[Material provided]
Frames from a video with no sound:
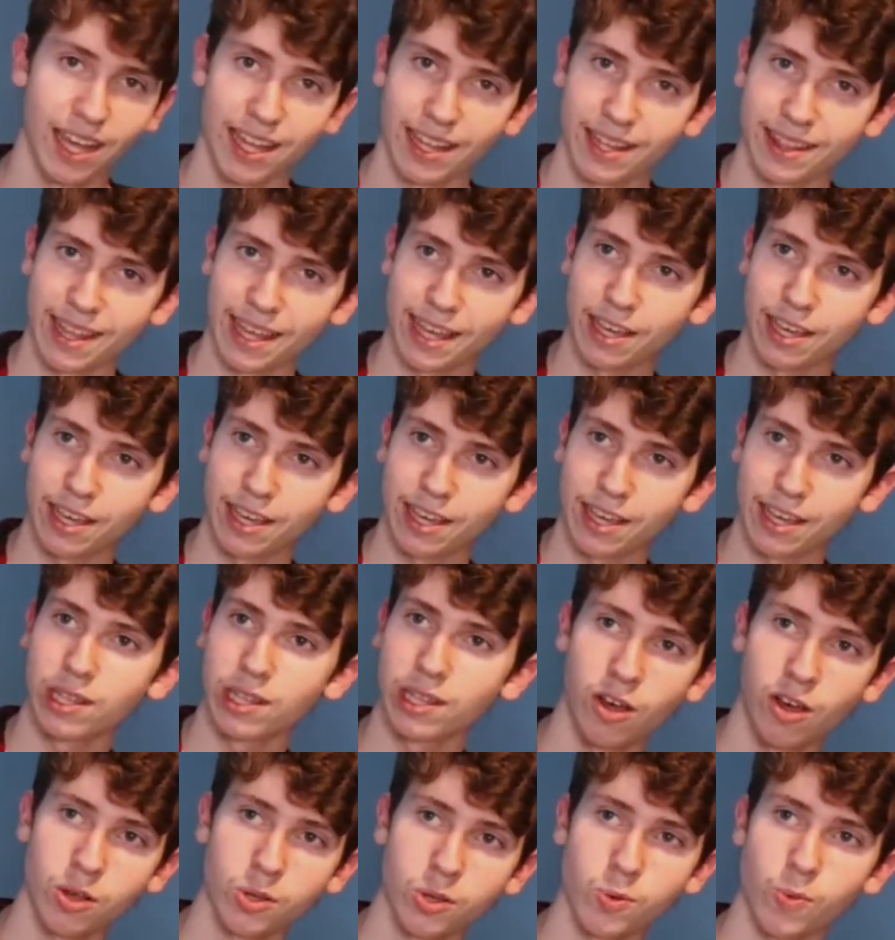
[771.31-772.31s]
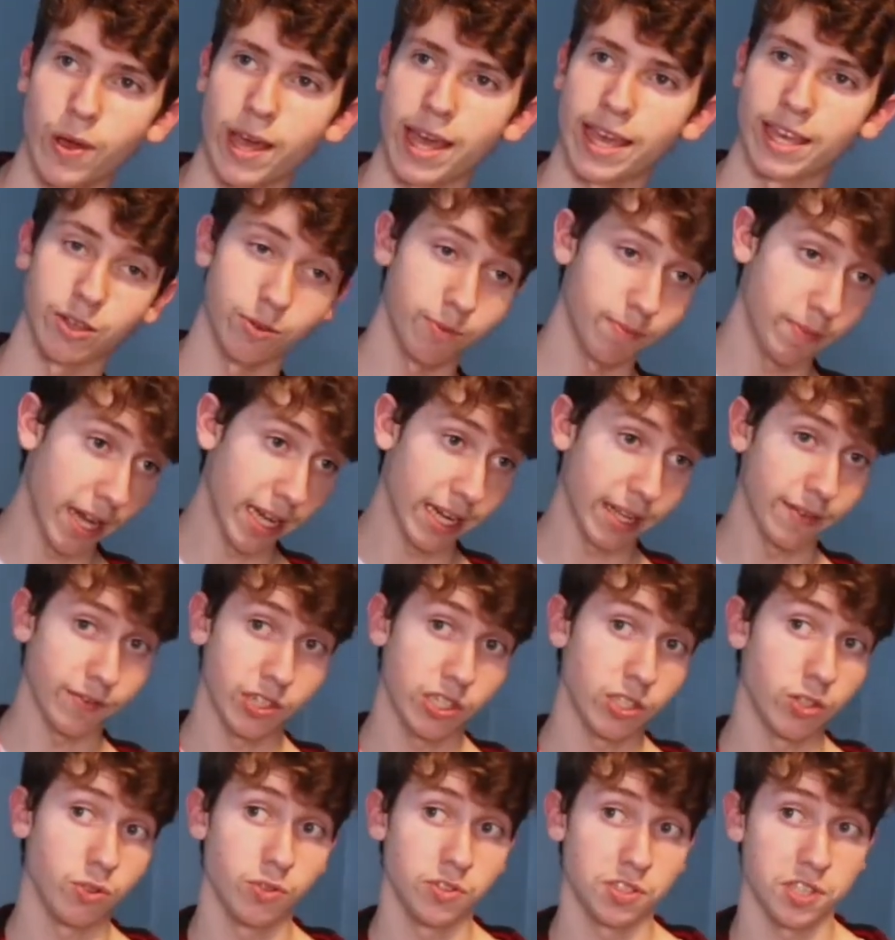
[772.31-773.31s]
They go a long way. You might even
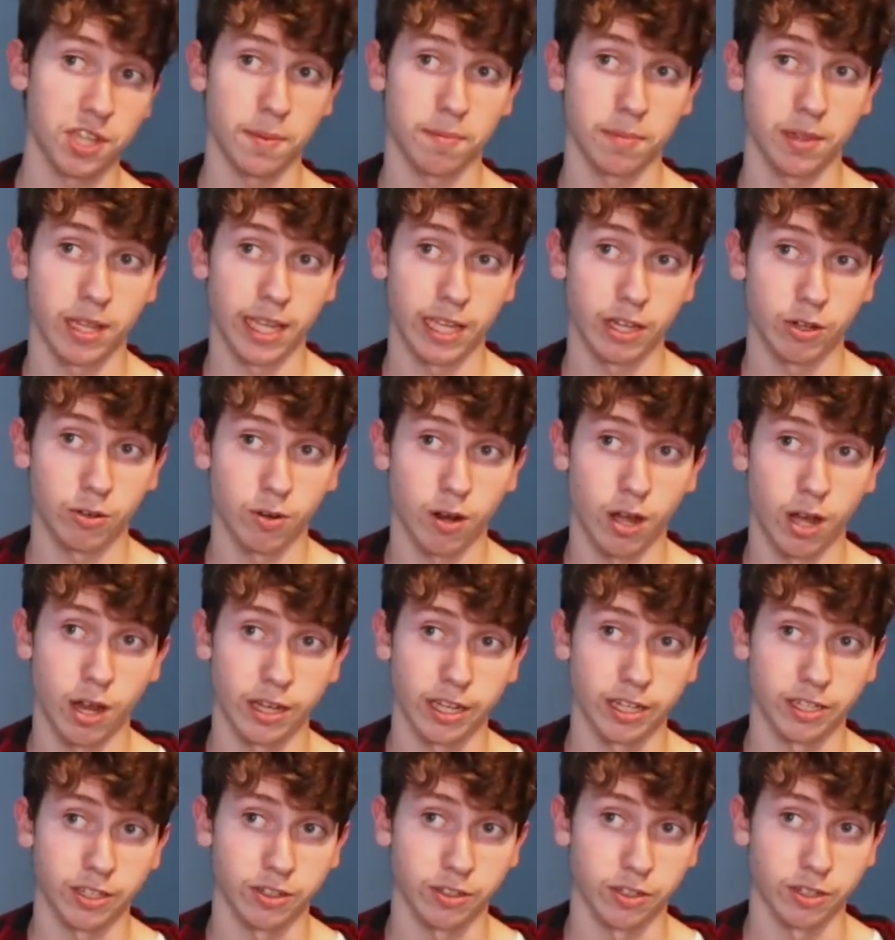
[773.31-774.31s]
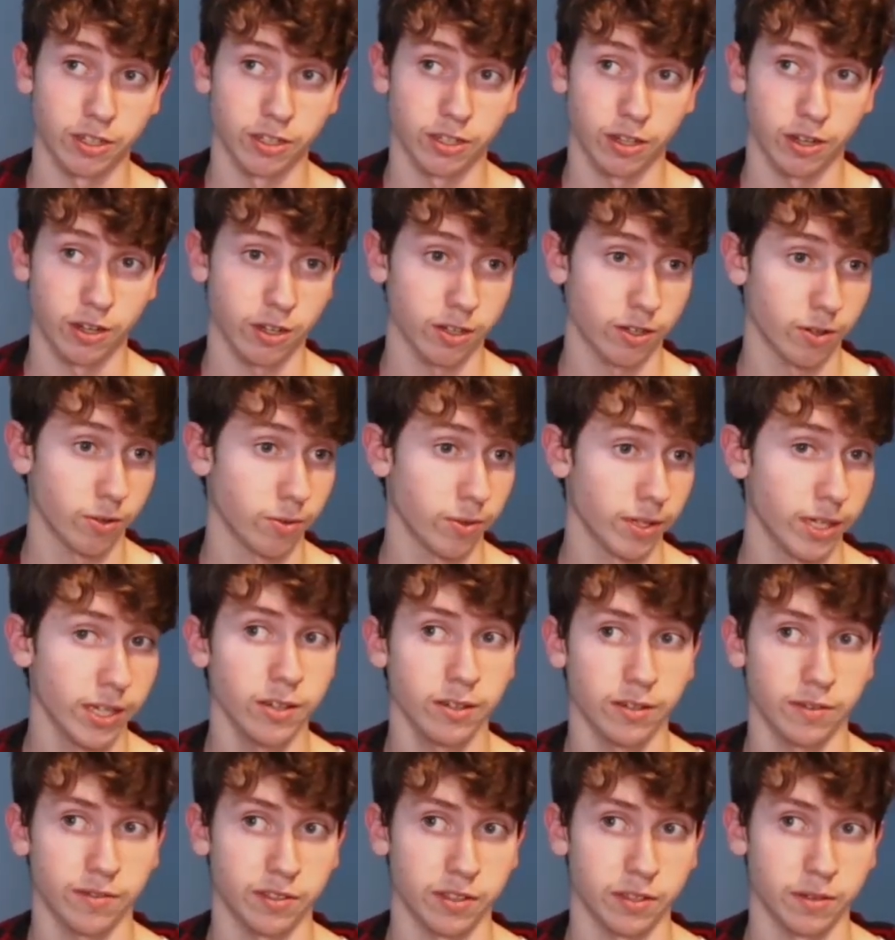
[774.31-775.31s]
use them later on in your guitar career
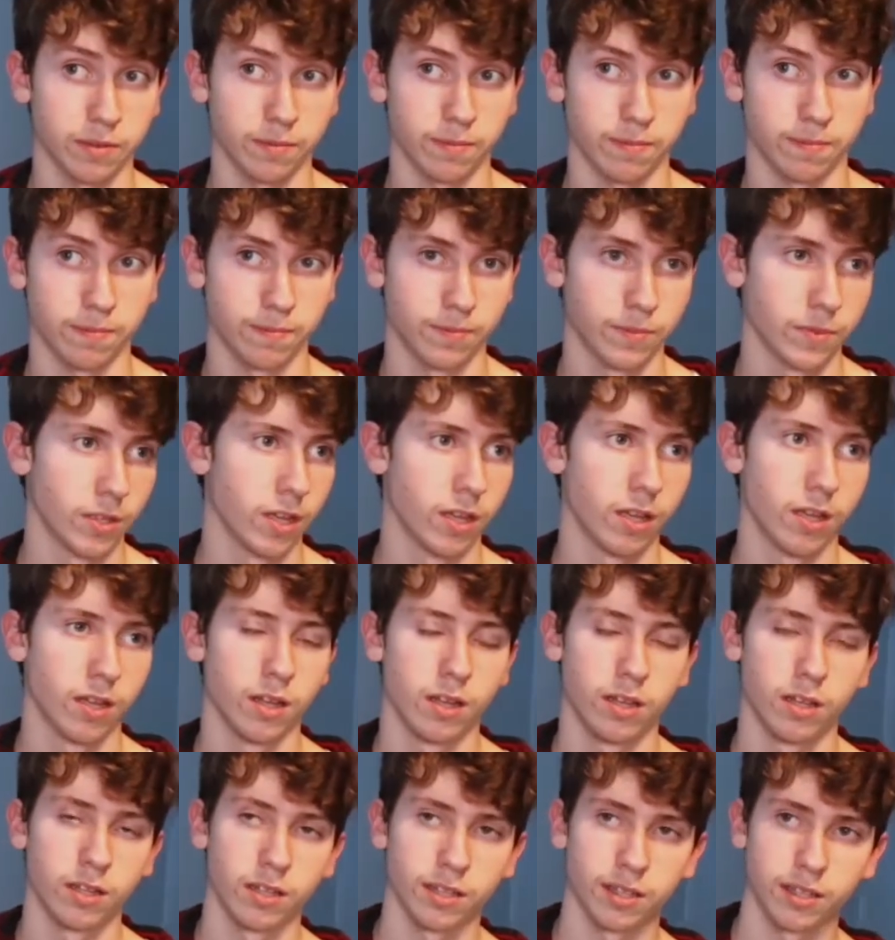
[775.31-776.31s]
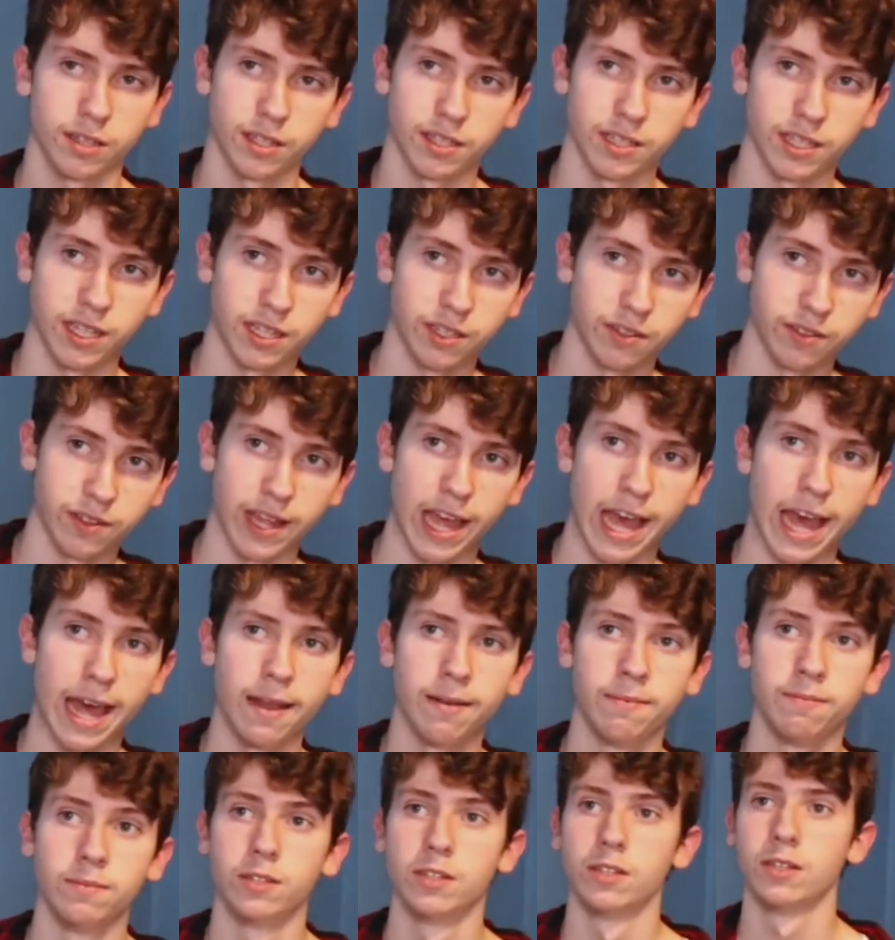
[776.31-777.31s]
if you continue that.
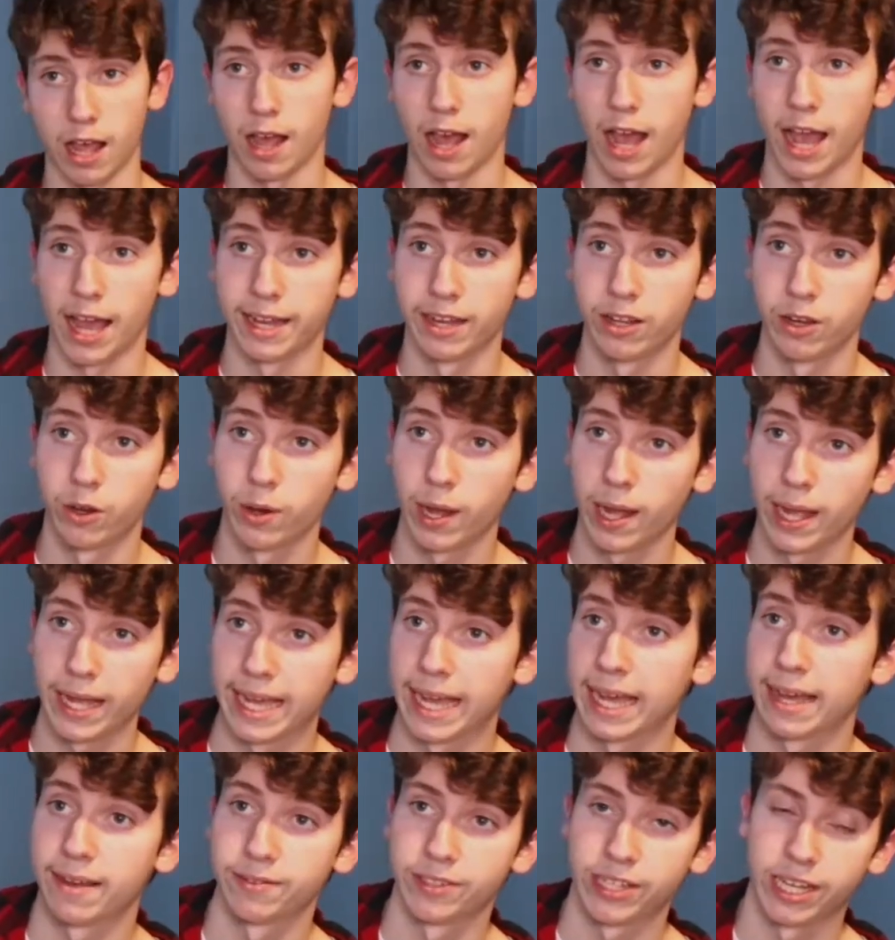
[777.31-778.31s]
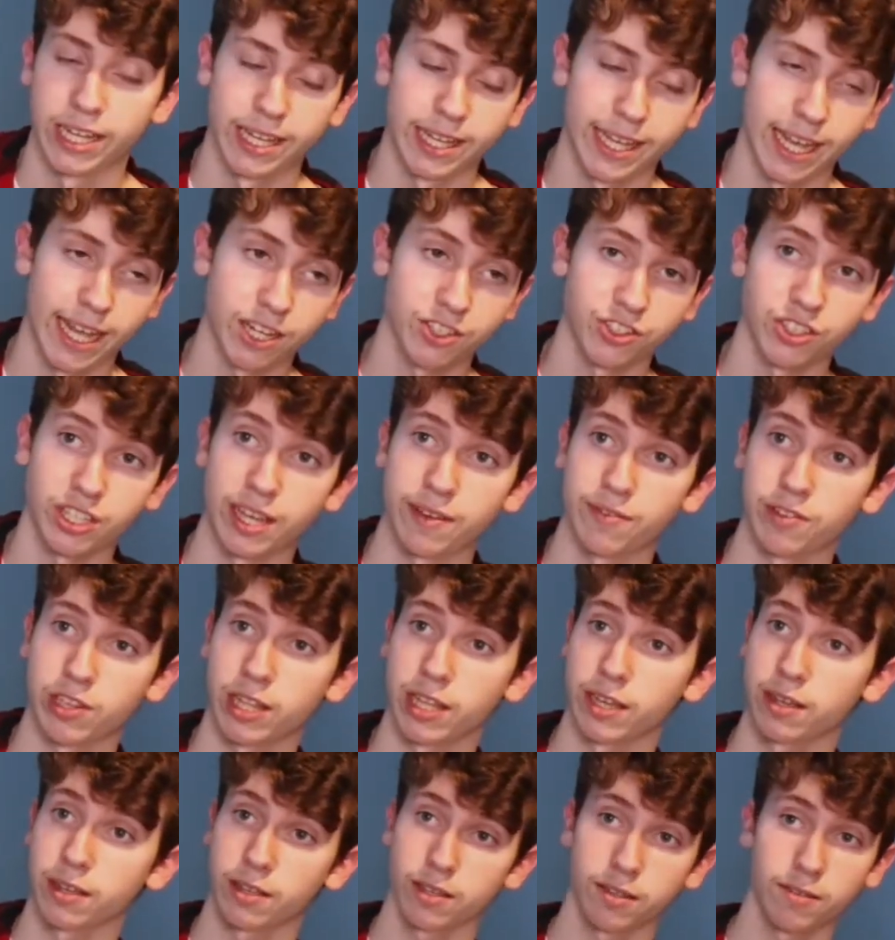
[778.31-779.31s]
I know I have. I actually have a
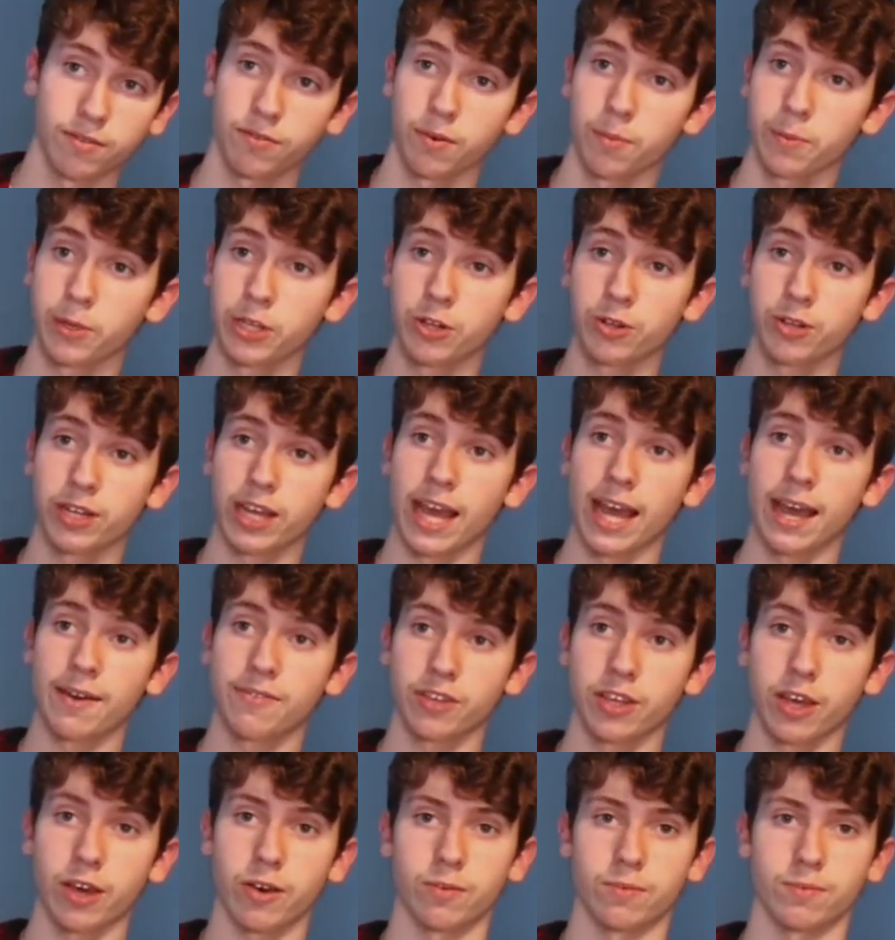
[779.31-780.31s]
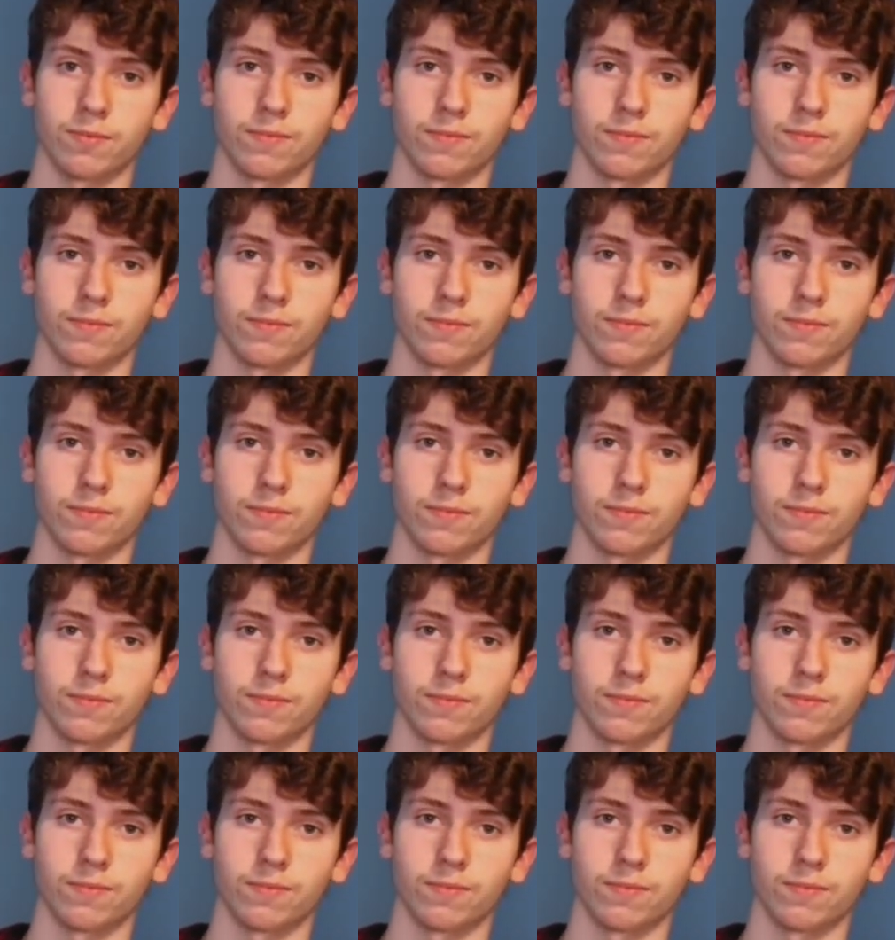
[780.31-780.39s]
lick from 1.5 years ago.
[/Material provided]
# [What the task asks]
Output every entry above verbatim, but leave out the pictures.

# [Exercise solution]
Frames from a video with no sound:
[771.31-772.31s]
[772.31-773.31s]
They go a long way. You might even
[773.31-774.31s]
[774.31-775.31s]
use them later on in your guitar career
[775.31-776.31s]
[776.31-777.31s]
if you continue that.
[777.31-778.31s]
[778.31-779.31s]
I know I have. I actually have a
[779.31-780.31s]
[780.31-780.39s]
lick from 1.5 years ago.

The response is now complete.